**** SOURCE MATERIAL

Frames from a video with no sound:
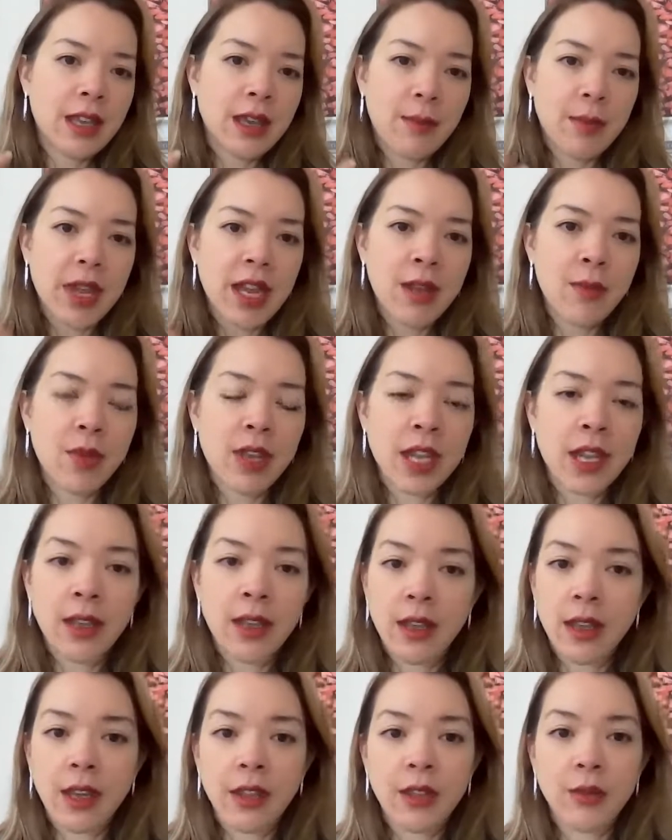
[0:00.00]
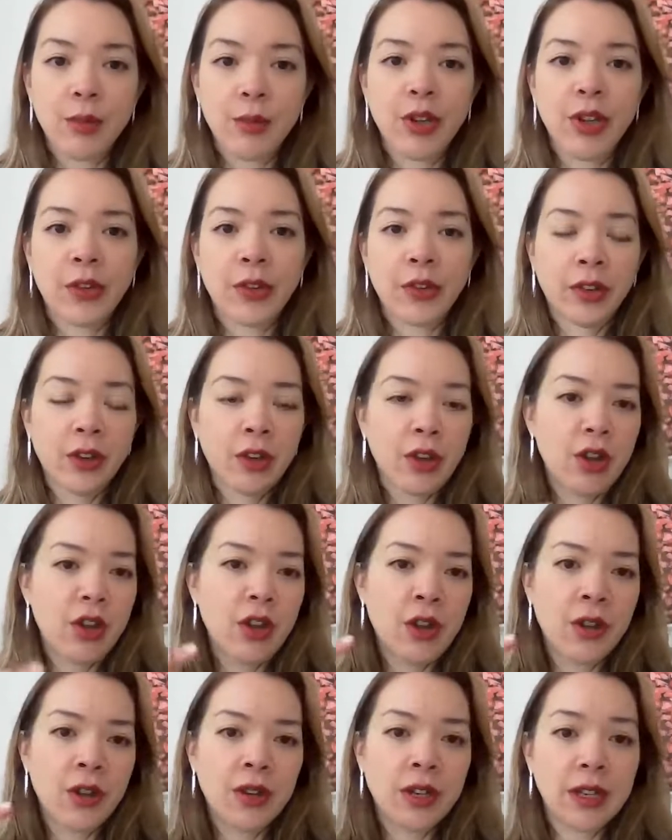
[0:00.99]
there may be the person
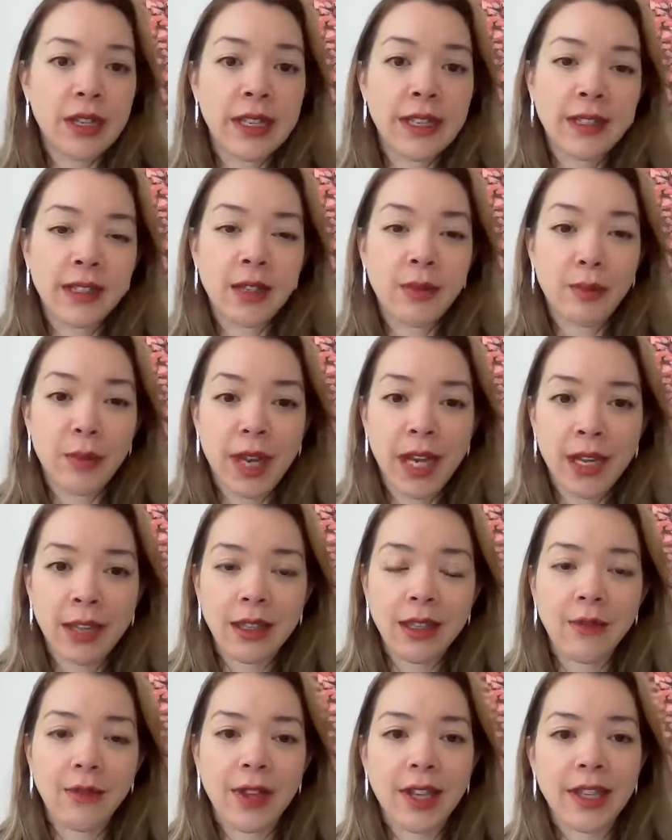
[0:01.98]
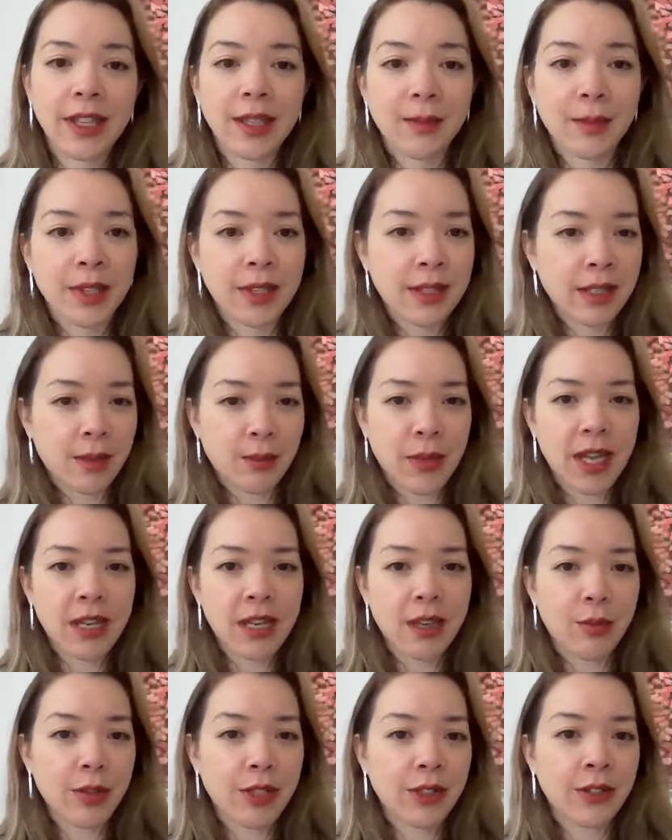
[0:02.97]
who needs to make the investment to
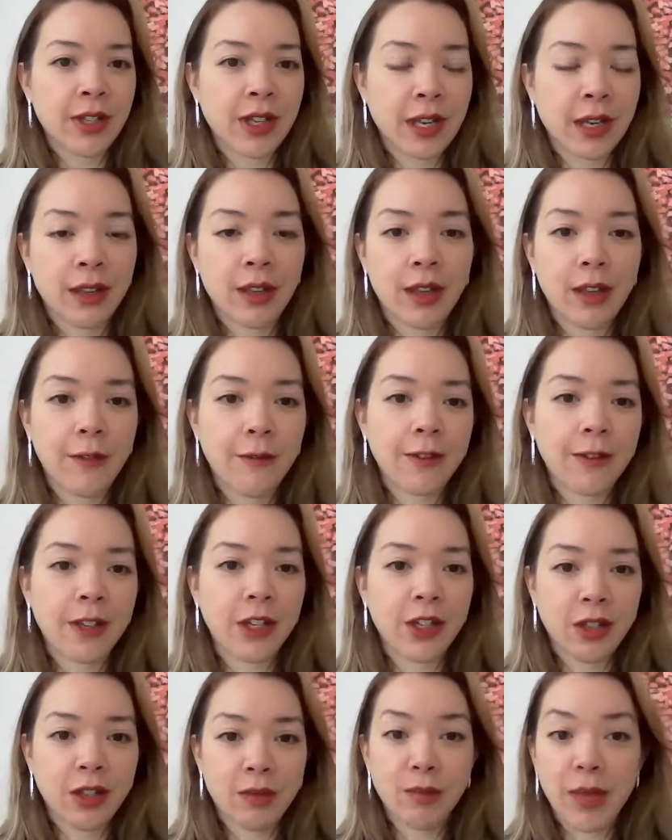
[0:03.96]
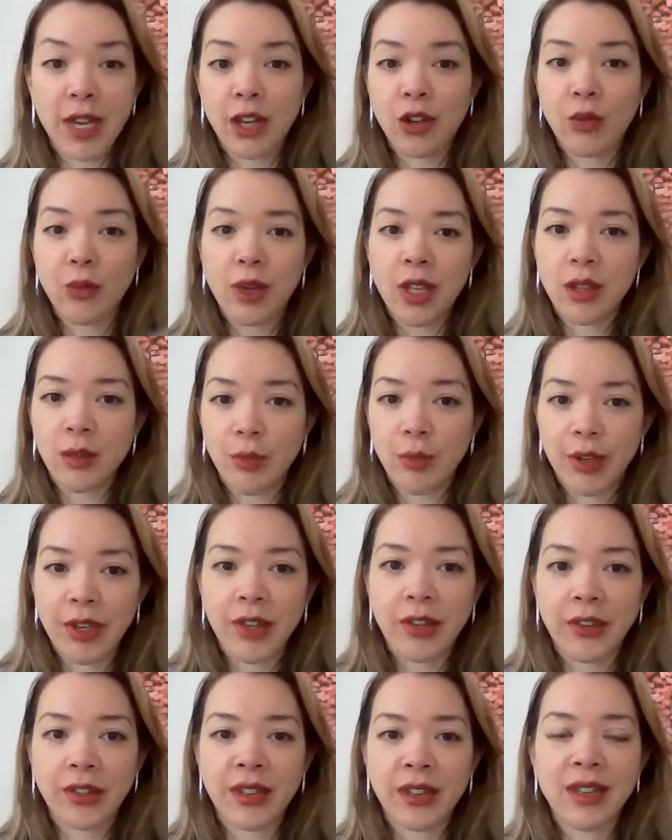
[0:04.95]
make a building efficient may not be the
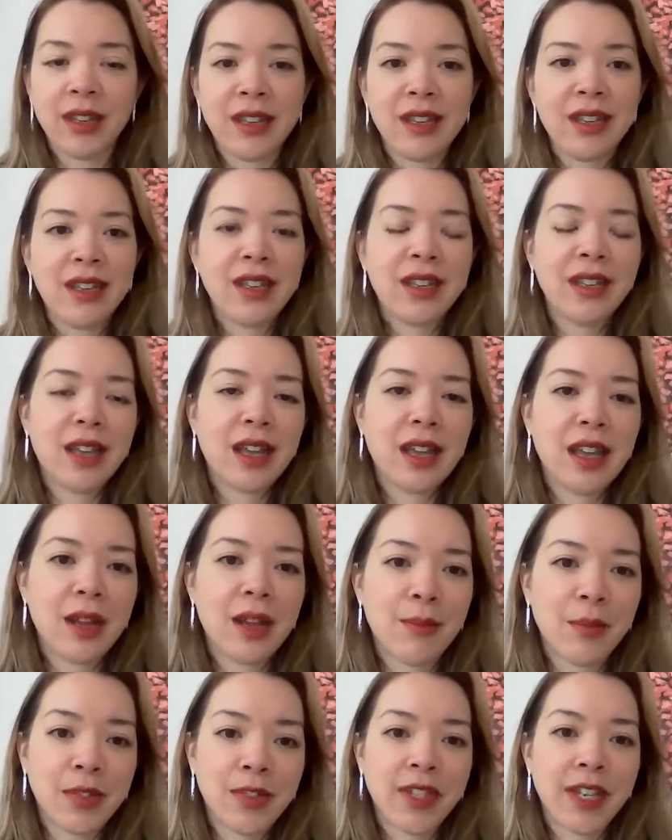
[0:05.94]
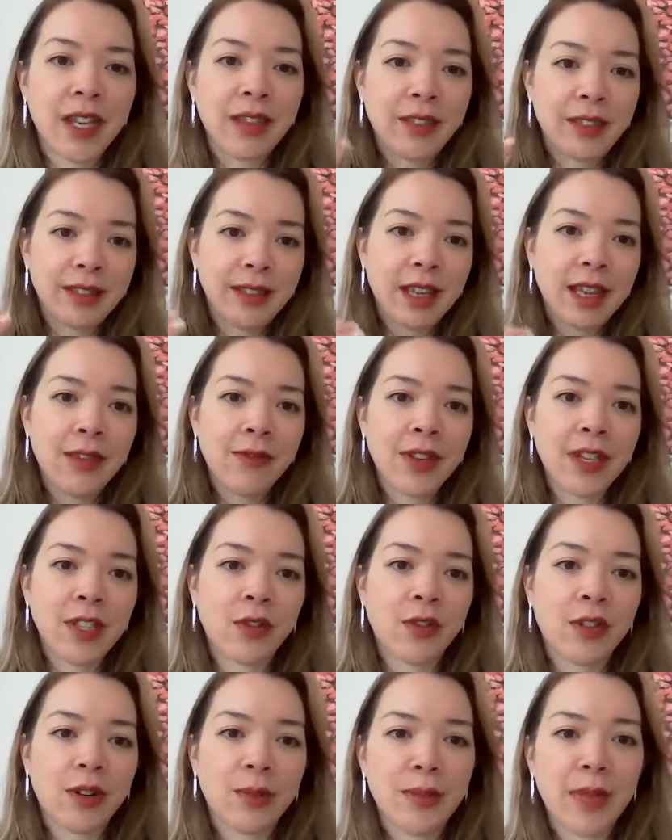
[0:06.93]
person seeing the
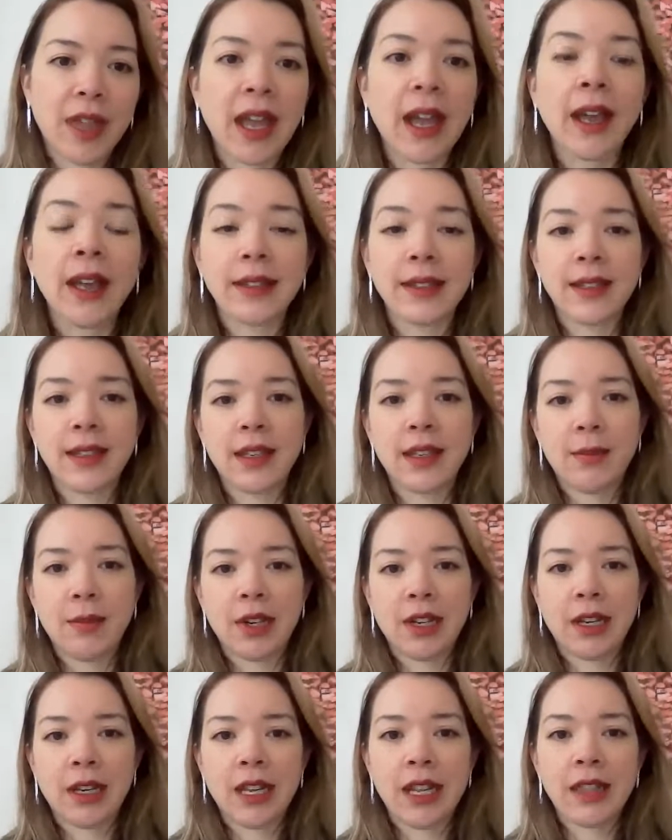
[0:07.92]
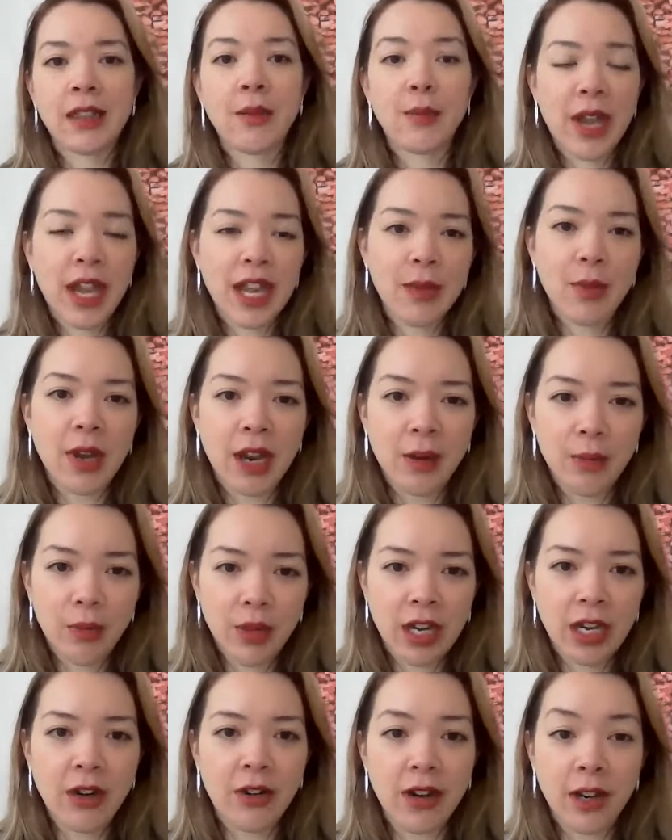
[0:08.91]
savings from that, and similarly the payback
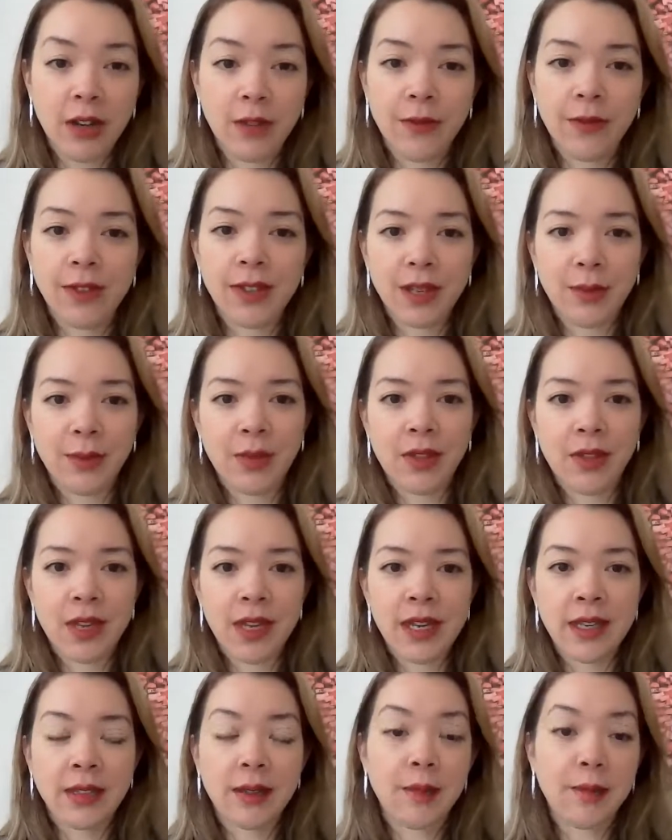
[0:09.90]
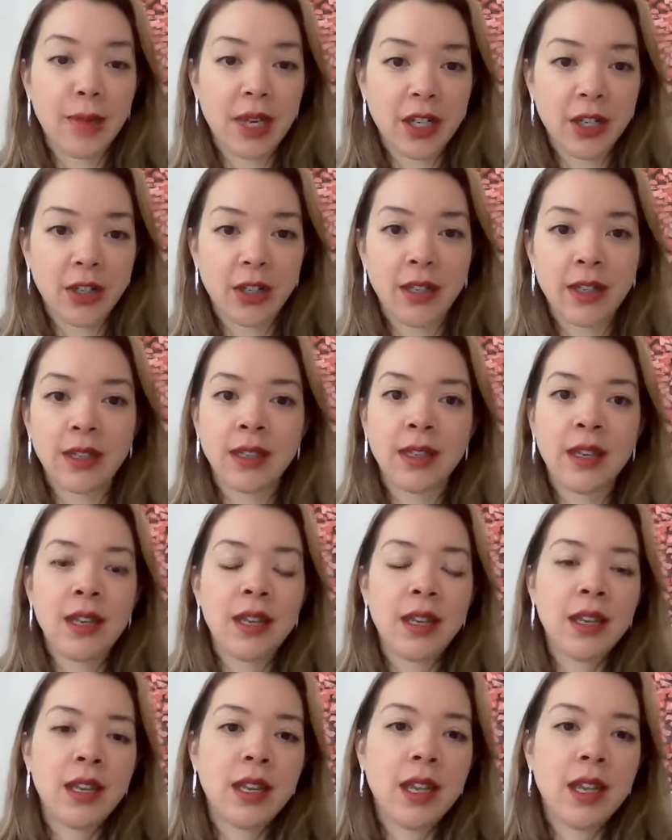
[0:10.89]
period for some of these measures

********

**ACTION ITEM**
Give back the full listing verbatim, skipping each picture.

**FINAL ANSWER**
Frames from a video with no sound:
[0:00.00]
[0:00.99]
there may be the person
[0:01.98]
[0:02.97]
who needs to make the investment to
[0:03.96]
[0:04.95]
make a building efficient may not be the
[0:05.94]
[0:06.93]
person seeing the
[0:07.92]
[0:08.91]
savings from that, and similarly the payback
[0:09.90]
[0:10.89]
period for some of these measures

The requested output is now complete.